EDITORIAL: Russian Reformation
NEW DELHI (The Statesman/ANN) – The government’s resignation, in itself a dramatic development, comes in response to his plans to stay on in power beyond 2024.
Russia ~ of all nations ~ is today without a government. In his anxiety to entrench his authority further still, President Vladimir Putin has signalled his intent to effect a sweeping reshuffle of the hierarchy. This is at the core of Wednesday’s annual address to the Federal Assembly, one that has been greeted with the almost immediate resignation of Prime Minister Dmitri Medvedev and his cabinet.
Medvedev has been appointed to a new position as the deputy chairman of Russia’s Security Council, which is headed by Putin. Overall, it has been a cautiously calibrated initiative, considering that the tenure of Putin’s presidency is scheduled to end in 2024. Towards that end, he has proposed constitutional amendments that will enable him to hold onto power even after leaving the presidency.
The government’s resignation, in itself a dramatic development, comes in response to his plans to stay on in power beyond 2024. Notably, Putin has accepted Medvedev’s resignation ahead of a possible referendum on constitutional changes. To the extent that the people’s vote will be crucial in the overall construct, the democratic certitudes will hopefully be upheld in what was till three decades ago a primary bastion of Communist authority.
The last referendum was held in 1993 to ratify the Constitution of Boris Yeltsin, Putin’s predecessor.
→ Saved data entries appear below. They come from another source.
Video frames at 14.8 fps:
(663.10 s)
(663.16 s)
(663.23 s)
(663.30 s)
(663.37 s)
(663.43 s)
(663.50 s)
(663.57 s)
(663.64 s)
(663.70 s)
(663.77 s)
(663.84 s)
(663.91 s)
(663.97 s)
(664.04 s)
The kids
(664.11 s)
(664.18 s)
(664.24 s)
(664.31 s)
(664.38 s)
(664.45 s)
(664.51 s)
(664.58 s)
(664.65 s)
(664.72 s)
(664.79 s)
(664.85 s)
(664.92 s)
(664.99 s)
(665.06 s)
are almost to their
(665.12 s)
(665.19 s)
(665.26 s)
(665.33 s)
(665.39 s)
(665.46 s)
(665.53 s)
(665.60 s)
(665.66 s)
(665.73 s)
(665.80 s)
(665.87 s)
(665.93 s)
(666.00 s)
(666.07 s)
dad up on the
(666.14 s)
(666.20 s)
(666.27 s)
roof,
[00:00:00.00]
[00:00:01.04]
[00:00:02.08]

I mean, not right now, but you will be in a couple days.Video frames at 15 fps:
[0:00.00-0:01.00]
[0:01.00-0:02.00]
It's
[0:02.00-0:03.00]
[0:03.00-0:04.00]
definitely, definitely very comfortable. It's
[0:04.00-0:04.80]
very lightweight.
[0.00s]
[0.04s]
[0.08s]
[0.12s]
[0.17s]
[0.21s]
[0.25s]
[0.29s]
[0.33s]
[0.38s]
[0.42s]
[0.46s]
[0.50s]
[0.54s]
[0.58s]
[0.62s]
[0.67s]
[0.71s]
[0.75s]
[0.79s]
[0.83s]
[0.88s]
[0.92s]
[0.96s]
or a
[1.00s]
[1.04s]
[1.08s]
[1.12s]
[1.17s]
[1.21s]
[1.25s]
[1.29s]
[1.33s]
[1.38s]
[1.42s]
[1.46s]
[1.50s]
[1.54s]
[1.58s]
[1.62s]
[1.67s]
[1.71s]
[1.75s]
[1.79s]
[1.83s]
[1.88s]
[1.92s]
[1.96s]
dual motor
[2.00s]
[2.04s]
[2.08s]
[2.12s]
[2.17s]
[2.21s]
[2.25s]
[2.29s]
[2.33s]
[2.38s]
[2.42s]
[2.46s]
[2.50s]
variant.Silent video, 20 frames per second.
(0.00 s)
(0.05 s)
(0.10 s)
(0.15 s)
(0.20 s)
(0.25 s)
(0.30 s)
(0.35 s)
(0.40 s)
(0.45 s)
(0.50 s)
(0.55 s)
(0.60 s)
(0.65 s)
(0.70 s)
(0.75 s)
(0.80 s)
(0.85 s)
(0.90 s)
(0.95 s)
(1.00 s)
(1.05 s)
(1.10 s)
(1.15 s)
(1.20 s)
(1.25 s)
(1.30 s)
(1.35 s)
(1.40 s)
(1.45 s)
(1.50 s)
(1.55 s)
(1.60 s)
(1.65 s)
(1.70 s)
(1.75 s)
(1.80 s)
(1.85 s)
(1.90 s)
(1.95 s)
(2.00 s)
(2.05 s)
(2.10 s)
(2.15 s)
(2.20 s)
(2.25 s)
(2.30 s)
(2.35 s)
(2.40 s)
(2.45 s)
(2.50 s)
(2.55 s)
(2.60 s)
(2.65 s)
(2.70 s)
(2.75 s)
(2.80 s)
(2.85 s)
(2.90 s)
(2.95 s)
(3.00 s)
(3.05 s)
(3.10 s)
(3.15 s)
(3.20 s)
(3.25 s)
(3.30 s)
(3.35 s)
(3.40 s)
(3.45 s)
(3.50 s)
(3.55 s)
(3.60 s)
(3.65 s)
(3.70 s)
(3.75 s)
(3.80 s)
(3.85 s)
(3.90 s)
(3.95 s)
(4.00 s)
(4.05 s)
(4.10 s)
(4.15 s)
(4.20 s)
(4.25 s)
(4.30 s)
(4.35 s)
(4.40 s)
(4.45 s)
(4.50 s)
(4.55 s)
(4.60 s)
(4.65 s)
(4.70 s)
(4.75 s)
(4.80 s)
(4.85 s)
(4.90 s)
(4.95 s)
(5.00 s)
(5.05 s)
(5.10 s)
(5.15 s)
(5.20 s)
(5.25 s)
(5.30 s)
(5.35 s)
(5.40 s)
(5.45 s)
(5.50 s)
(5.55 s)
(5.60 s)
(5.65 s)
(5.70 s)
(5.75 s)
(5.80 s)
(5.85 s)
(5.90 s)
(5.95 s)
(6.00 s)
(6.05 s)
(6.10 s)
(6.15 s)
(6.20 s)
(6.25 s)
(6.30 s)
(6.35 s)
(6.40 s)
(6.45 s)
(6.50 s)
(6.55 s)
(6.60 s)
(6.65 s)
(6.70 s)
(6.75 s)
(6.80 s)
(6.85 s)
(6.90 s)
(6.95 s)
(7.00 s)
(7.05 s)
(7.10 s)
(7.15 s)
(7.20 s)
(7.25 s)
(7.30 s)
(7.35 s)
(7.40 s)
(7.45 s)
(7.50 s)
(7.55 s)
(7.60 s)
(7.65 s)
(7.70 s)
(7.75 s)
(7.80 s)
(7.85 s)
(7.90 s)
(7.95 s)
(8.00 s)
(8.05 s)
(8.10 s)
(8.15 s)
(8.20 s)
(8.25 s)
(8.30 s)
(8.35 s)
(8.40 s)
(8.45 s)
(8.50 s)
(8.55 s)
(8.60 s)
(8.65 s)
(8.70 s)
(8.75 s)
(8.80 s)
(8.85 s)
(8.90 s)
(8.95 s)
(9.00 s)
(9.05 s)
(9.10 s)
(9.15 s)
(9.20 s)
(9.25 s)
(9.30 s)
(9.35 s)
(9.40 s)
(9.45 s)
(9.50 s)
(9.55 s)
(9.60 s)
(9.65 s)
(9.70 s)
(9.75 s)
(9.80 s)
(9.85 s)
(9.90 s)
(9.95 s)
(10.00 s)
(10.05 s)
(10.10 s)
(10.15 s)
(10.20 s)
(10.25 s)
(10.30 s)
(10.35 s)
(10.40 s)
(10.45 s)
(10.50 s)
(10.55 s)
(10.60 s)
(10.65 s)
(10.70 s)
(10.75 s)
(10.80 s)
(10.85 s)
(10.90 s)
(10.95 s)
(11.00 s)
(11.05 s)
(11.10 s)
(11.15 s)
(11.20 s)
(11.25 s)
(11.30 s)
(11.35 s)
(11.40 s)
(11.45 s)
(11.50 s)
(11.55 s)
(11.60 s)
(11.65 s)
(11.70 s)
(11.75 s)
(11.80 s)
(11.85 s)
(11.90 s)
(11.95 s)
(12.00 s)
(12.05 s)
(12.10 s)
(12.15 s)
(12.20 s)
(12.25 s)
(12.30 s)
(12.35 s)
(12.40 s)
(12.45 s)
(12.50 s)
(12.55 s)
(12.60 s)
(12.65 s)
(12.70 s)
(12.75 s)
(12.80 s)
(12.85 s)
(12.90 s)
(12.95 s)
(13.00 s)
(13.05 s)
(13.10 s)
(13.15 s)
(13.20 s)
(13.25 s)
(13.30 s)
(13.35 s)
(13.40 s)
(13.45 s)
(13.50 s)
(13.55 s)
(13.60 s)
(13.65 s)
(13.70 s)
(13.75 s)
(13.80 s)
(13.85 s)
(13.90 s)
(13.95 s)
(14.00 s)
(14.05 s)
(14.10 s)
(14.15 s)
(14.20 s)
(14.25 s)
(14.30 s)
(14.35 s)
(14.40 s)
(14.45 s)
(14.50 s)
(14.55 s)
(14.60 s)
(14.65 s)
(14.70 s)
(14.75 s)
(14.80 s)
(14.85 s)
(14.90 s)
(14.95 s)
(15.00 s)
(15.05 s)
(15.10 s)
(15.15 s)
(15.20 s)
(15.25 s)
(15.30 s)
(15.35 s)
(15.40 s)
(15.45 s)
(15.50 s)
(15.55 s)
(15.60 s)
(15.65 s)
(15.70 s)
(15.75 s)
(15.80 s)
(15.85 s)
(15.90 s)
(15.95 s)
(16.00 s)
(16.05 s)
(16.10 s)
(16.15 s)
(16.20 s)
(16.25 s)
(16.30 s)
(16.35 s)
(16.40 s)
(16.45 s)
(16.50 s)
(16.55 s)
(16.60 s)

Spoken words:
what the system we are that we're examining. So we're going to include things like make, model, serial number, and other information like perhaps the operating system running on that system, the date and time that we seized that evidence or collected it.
While the proposed shake-up has sent shock-waves through Russia’s political elite, there is speculation in Moscow over the nature of future cabinet appointments. The President is paving the way towards a dramatic change in governance as he prepares for a transition four years from now. Even if he leaves or “abandons” the office of President, he will remain Russia’s dominant politician.
Now 67, Putin has ruled Russia since 2000, making him the longest-serving leader since Stalin. That doesn’t quite posit him on the same pedestal as Josep Stalin in the stirring history of Russia, however. The most important political question today is what he plans to do in 2024. Suffice it to register that current trends do suggest that he will continue to function as the nation’s omnipotent leader.
In a televised presentation before senior officials, Putin suggested that the Constitution be amended to limit a future President to two terms in office, whereas he has served four. The amendments will also seek to tighten residency requirements for presidential candidates. Parliament will be empowered to choose candidates for Prime Minister and the cabinet, the fineprint being that greater authority will vest in the legislature. Apart from constitutional amendments, Wednesday’s speech was riveted to the themes of poverty and social support, with Putin promising additional support for families with children, in an effort to raise the country’s birth rate and higher pensions. He is acutely aware that indices of social welfare are crucial in any referendum ~ from the United Kingdom to Russia.